Emily Oster

3 min Read Emily Oster

Emily Oster

What Should I Do if My Toddler Refuses to Give Up Bottles?

Q&A on weaning

Emily Oster

3 min Read

My 14-month-old daughter refuses to drink milk out of anything besides a bottle. We’ve tried several types of sippy cups, and she is not having it — we end up in a standoff with the milk-filled sippy cup until I eventually cave and give her a bottle with milk. She drinks water out of sippy cups just fine, just not milk. Our pediatrician’s recommendation was to wean babies off bottles at 1, so I am feeling a little anxious that she’s still glued to her bottles at 14 months. What is the data behind this? Is it imperative that I stop giving her bottles asap? These questions are fueling my mom-xiety and could use some data-driven answers to help.

—A mom who caves in sippy cup–bottle standoffs

Many health guidelines are given in absolutes, but biology does not have absolutes like this, for the most part. There is no magic thing that happens at the age of 12 months that means that bottles before are fine and bottles after are some kind of disaster. A very large number of parents I talk to find this transition challenging, so you’re not alone. 

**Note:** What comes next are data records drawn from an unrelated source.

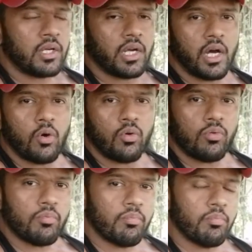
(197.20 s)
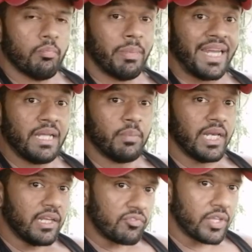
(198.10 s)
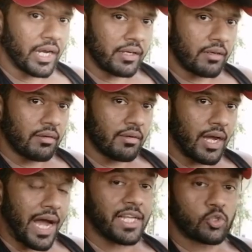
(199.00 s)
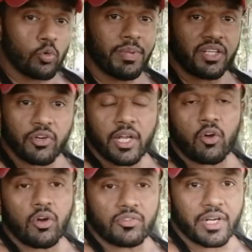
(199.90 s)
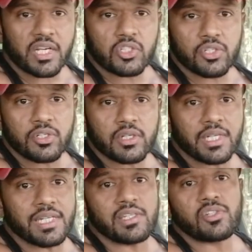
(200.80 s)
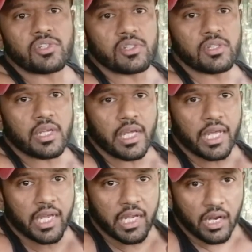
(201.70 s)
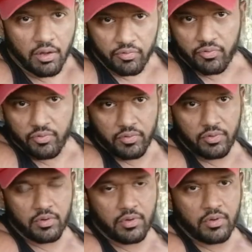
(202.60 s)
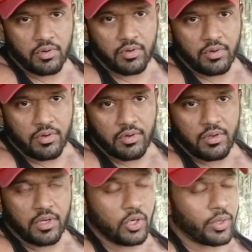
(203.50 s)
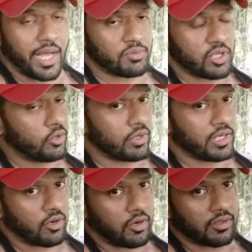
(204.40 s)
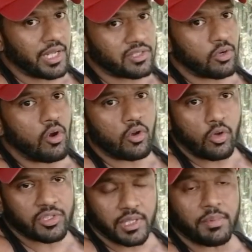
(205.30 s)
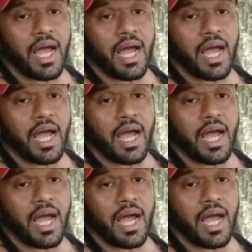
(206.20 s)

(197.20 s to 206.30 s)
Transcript: Now, many believe that isometric contraction is enough. No, absolutely not. That's a wrong concept.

There are basically three reasons why people are encouraged to wean their children off bottles as they reach a year old.  

A primary worry is about teeth. Prolonged bottle use is associated with more cavities in kids. I say “associated with” because the causality here is not airtight. There is better evidence that using bottles before bed for older children can cause cavities, because the milk lingers around their teeth. This would be true if you used a sippy cup as well — it’s about the timing of milk, not the delivery mechanism. But general bottle use is sometimes thought to cause more need for braces later. There isn’t much good research there.

A second concern is that use of bottles may encourage too much milk consumption, at the expense of other foods. As your child ages through this period, they should be getting more calories from food and less from milk. They do need milk — or milk products — for calcium, so you do not want to completely eliminate milk, but you can dial it down a lot.

From a data-driven standpoint: if you are giving a bottle at bedtime, it’s a good idea to wean off that if you can, for cavity reasons. Other than that, it is not worth panicking. A reasonable approach may be to simply eliminate some of the bottles of milk, rather than trying to replace them with sippy cups of milk. Or try an open-top cup of milk at meals. Remembering that it is okay if the amount of milk decreases may help here.